As for the Epson lamp lasting for "4000 hours"... I call ** on that too. If you use the LOW setting for the the lamp MAYBE 3000 hours... but understand that the amount of light the lamp produces when it has 100 hours on it will be DOUBLE the amount of light the same lamp produces with 2000-3000 hours on the lamp. If you use the Hi lamp setting (100% absolutely necessary for larger screens or acoustically transparent screens of any size because both need MUCH more light to produce satisfying images), you likely won't be very happy beyond 2000 hours as the Hi setting "uses up" the lamp even faster than the "Low" setting that extends the life of the lamp. I don't know what Epson lamps sell for to fit the projector model you mention, but the clone lamps will be close to 1/5 the price of the Epson lamp. The single clone lamp I tried in the 4020/6020 worked fine.
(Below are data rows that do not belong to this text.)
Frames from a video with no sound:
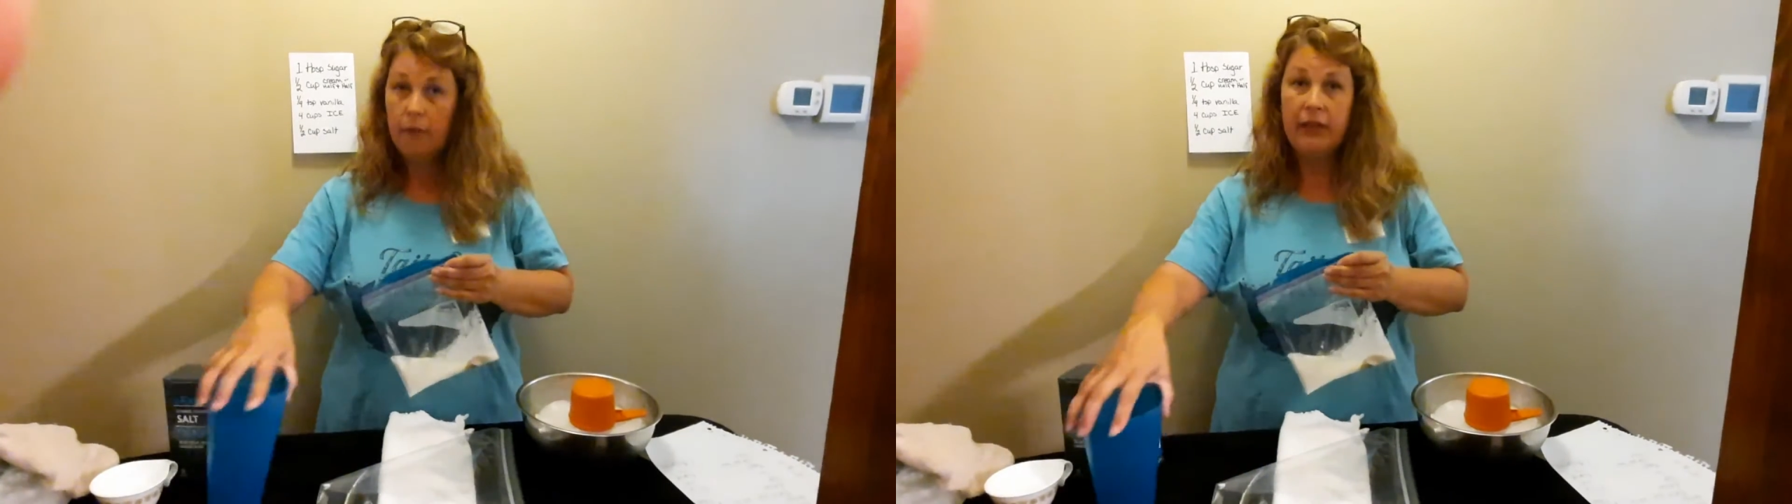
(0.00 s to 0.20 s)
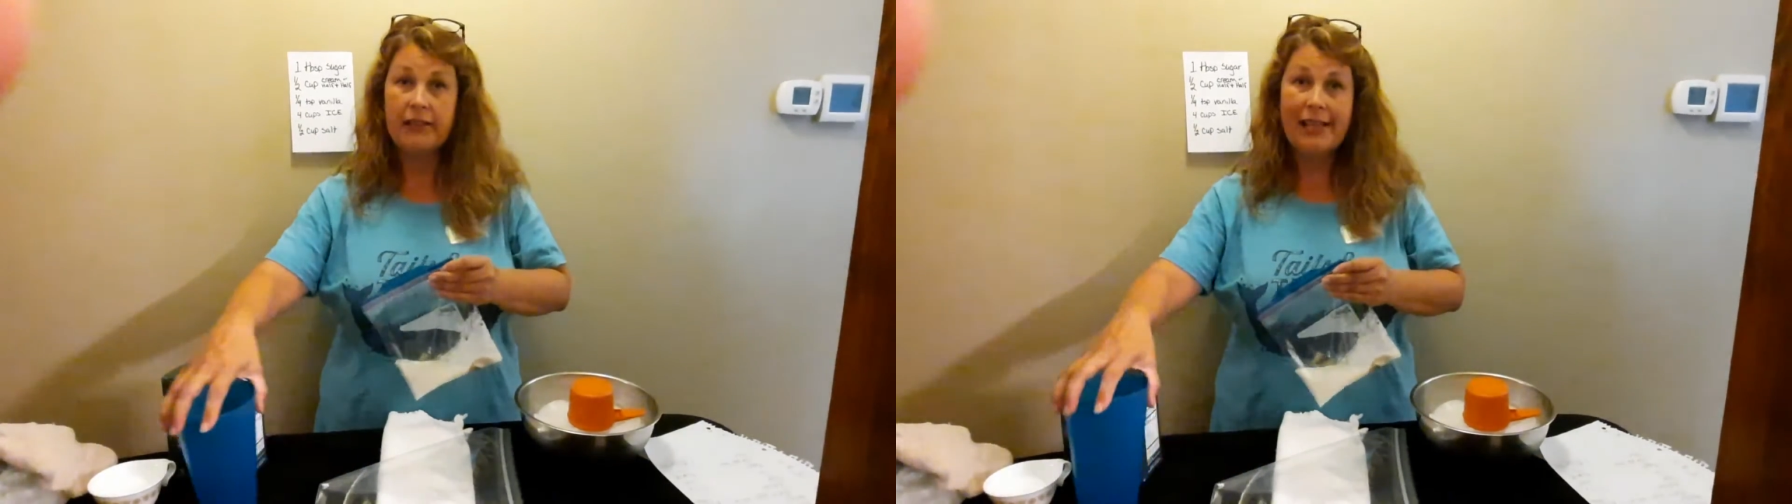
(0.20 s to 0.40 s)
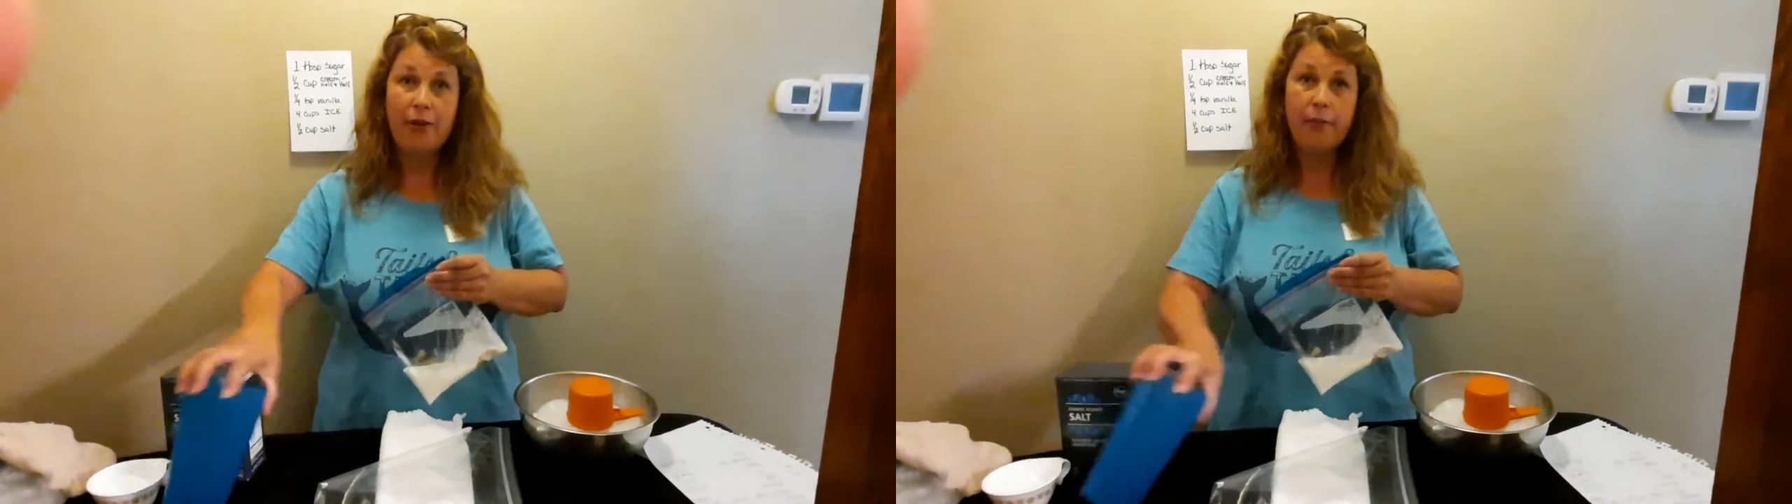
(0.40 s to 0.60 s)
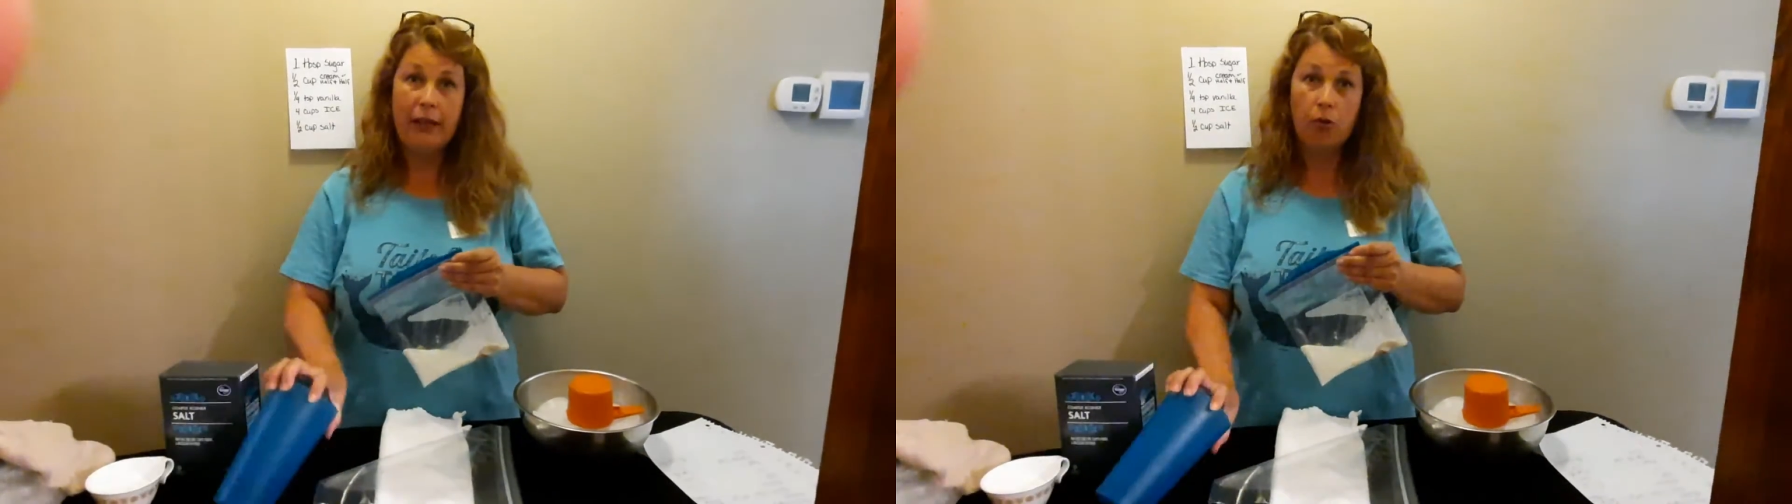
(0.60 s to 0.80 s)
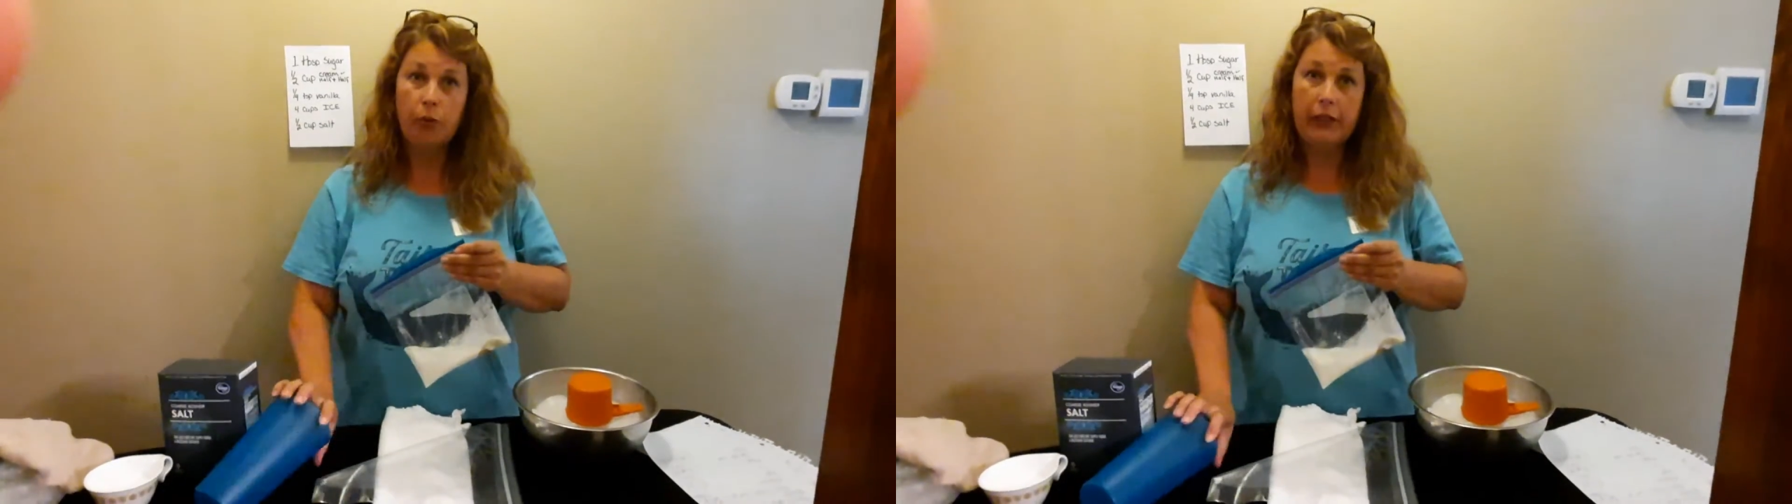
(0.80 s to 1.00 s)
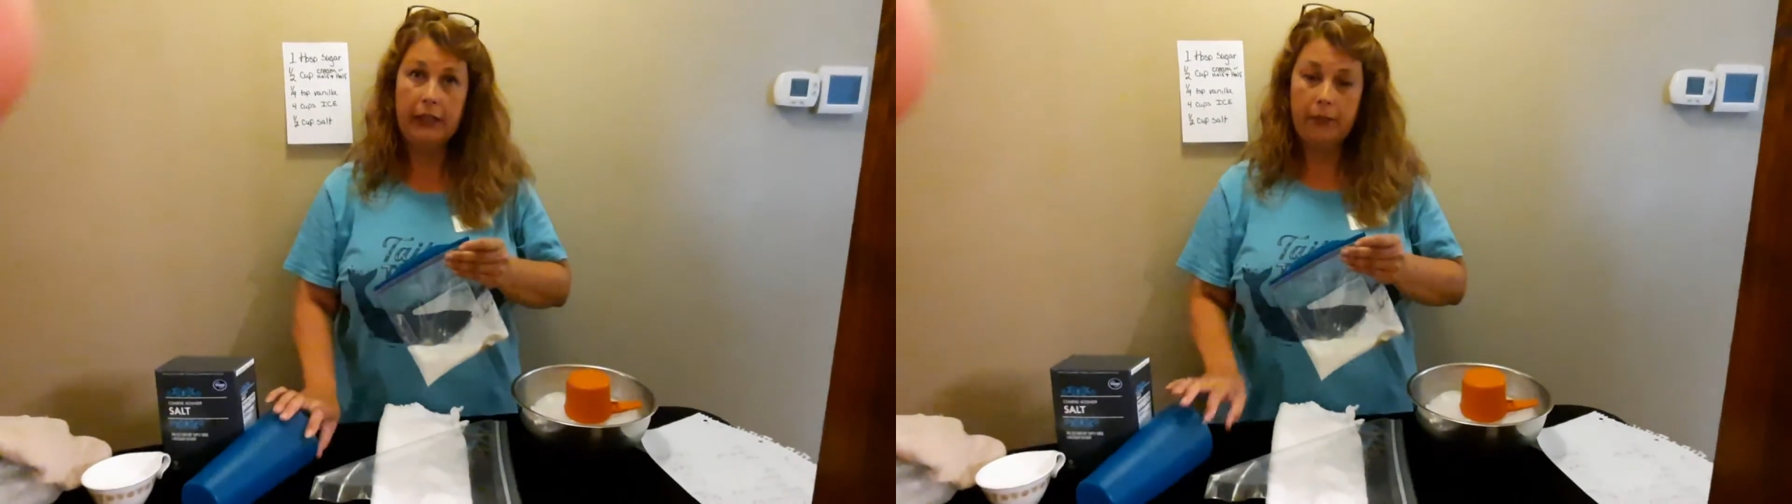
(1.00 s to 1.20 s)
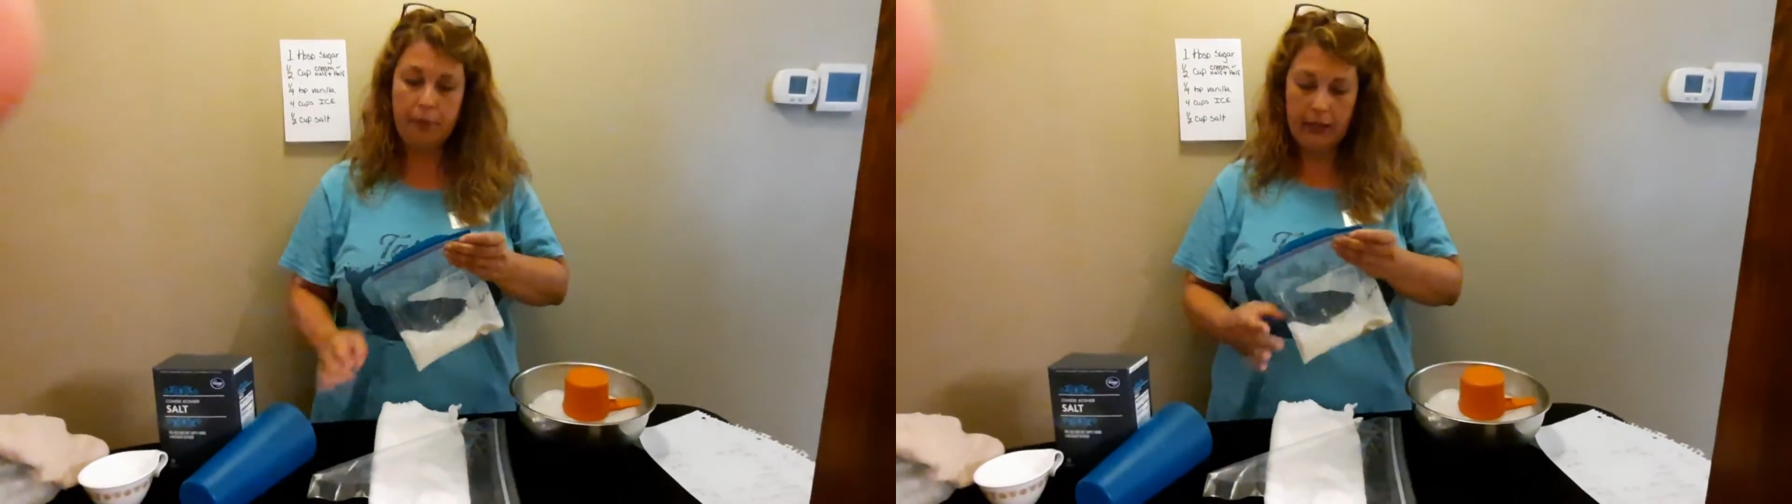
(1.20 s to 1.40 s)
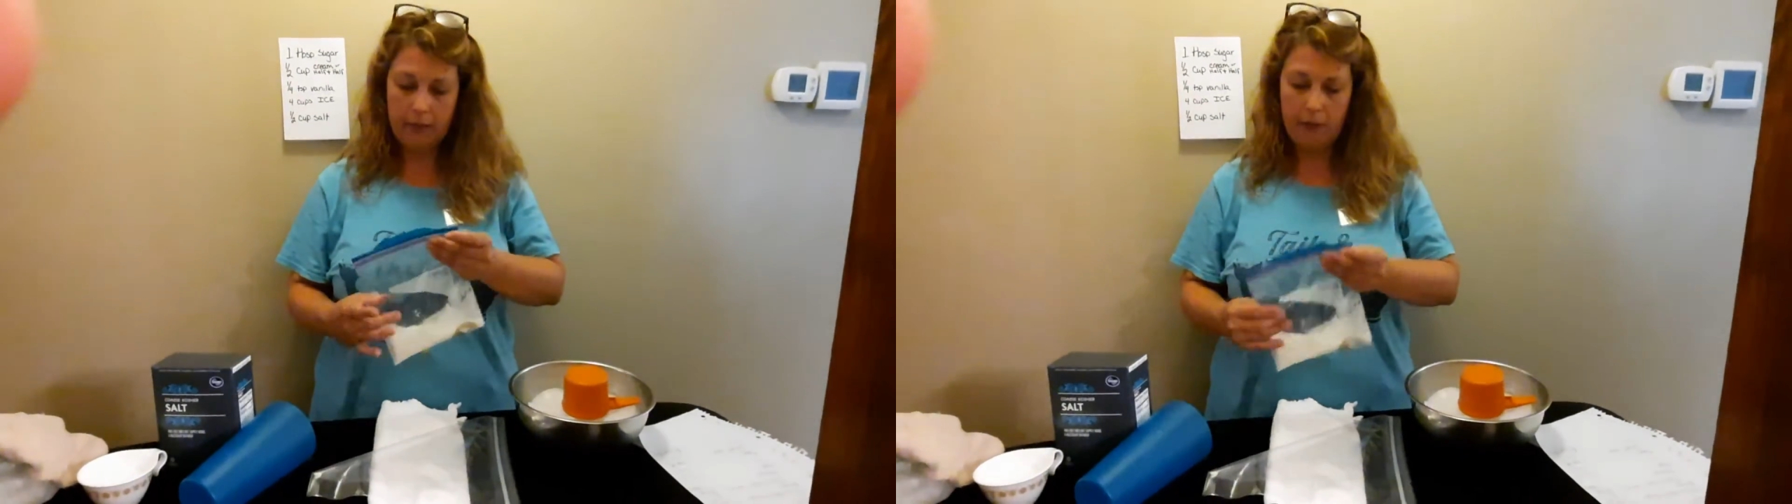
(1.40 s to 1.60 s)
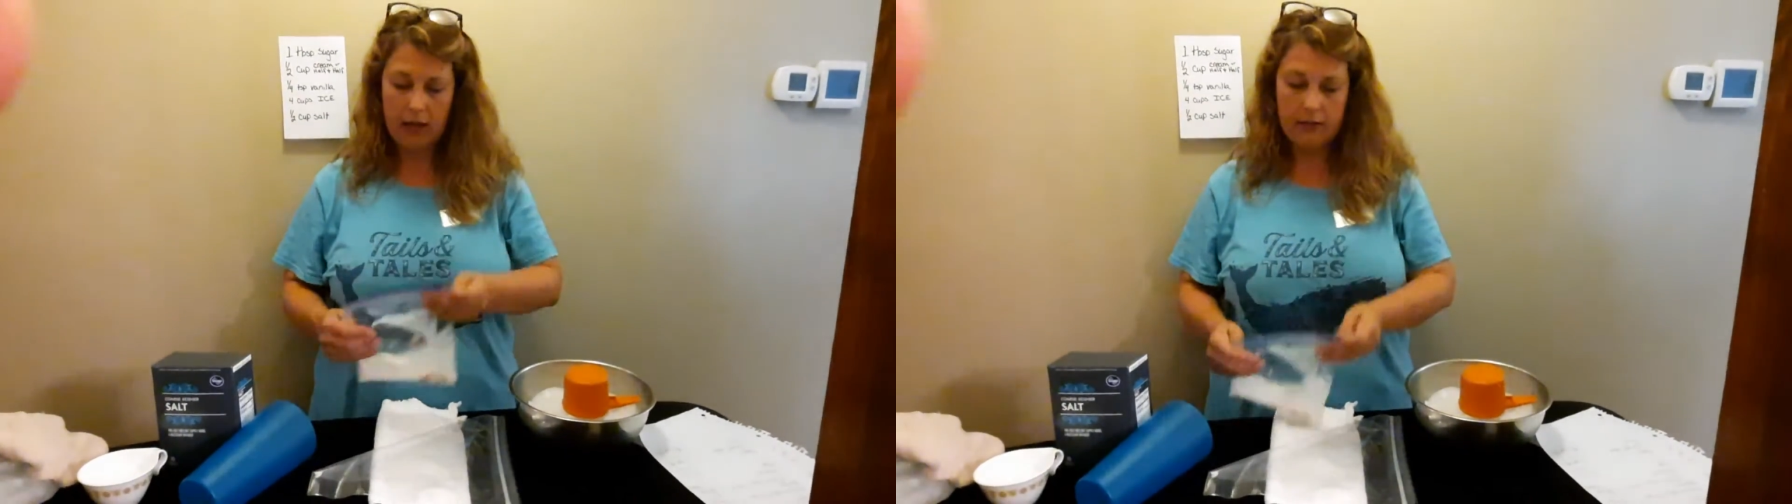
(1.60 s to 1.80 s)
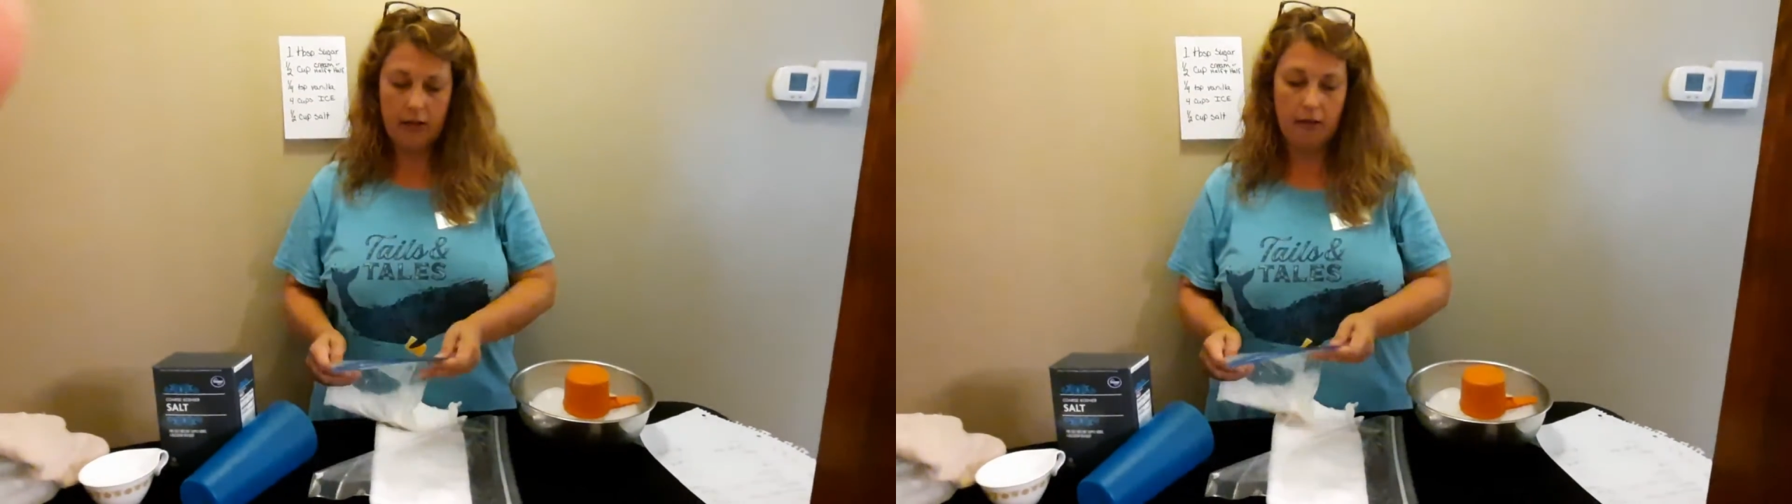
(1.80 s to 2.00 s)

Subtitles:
because that would be a really big mess,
The $11,000 hybrid colorimeter/spectrophotometer device I use for display calibrations revealed the clone lamp produced the same color temps, the same 100% white measurements, the same grayscale measurements, and the same color saturation measurements as the original Epson lamp when both lamps had about 100 Hours of use on them. I was EXTREMELY disappointed to find this out about Epson projectors--at least for the model I investigated.


----------



## bostero4ever (Jul 27, 2015)

Paul1logan said:


> Your Epson PowerLite Home Cinema 6100 is a sophisticated machine with sensitive electronic components. The Epson ELPLP49 projector lamp has been designed specifically to keep your projector operating at optimum levels. You can expect up to 4000 hours when you install an authentic Epson ELPLP49 depending on usage and how often you maintain your projector.
> You’ll want to install an authentic Epson ELPLP49 lamp to keep your PowerLite Home Cinema 6100 projector working properly and to get the best picture quality. Although cheaper at first, generic knock-off lamps are actually not that great a bargain. These so-called “compatible” are simply not worth the hassles they cause with your Epson PowerLite Home Cinema 6100 projector. if you to buy an online home applainces you need to just click on the link: office water cooler prices in Dubai and Sharjah 2021


Really???? A commercial post in a forum??? Shame!!!


----------